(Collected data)
##############################
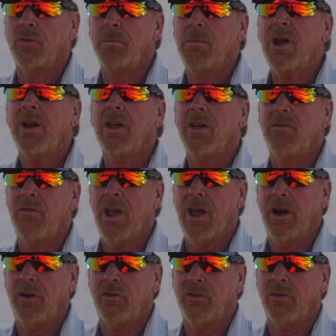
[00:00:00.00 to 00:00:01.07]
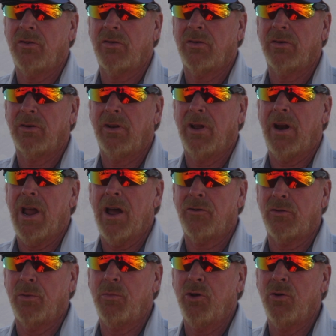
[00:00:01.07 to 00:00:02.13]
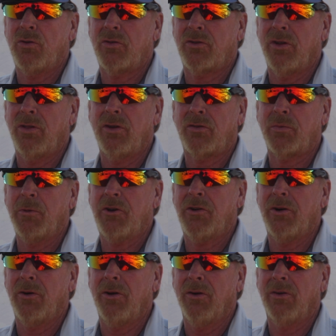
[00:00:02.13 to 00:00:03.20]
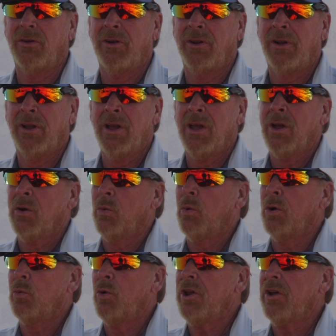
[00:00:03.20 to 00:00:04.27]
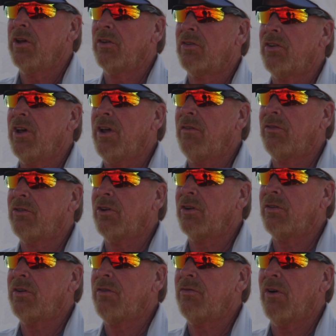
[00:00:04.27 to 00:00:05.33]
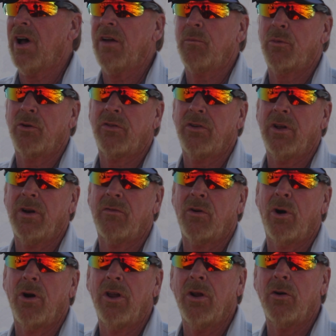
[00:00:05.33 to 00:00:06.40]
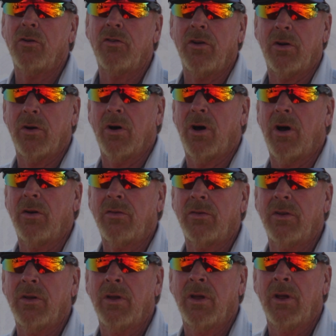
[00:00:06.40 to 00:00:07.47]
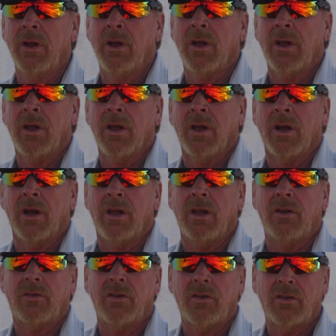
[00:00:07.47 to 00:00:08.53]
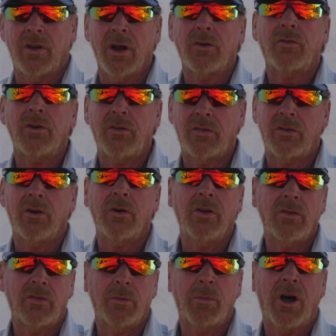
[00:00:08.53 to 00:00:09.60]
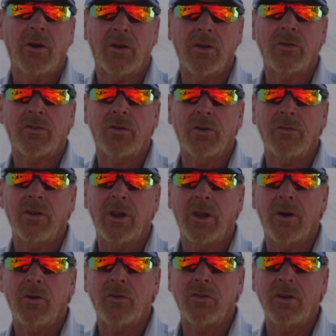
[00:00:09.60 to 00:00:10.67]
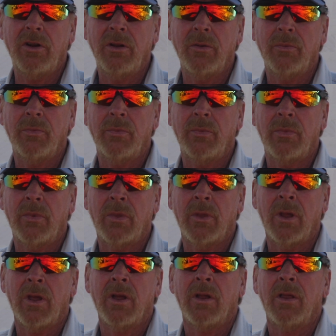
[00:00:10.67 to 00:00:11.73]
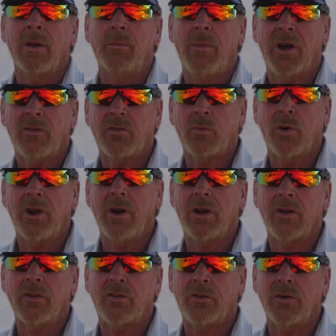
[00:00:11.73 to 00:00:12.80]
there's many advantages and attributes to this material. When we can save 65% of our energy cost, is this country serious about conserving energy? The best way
##############################
[What you will do]:
In the records above, the lines from the one containing "[00:00:04.27 to 00:00:05.33]" through the last line are to be written out exactly, both ends included and pictures omitted.

[The completed task]:
[00:00:04.27 to 00:00:05.33]
[00:00:05.33 to 00:00:06.40]
[00:00:06.40 to 00:00:07.47]
[00:00:07.47 to 00:00:08.53]
[00:00:08.53 to 00:00:09.60]
[00:00:09.60 to 00:00:10.67]
[00:00:10.67 to 00:00:11.73]
[00:00:11.73 to 00:00:12.80]
there's many advantages and attributes to this material. When we can save 65% of our energy cost, is this country serious about conserving energy? The best way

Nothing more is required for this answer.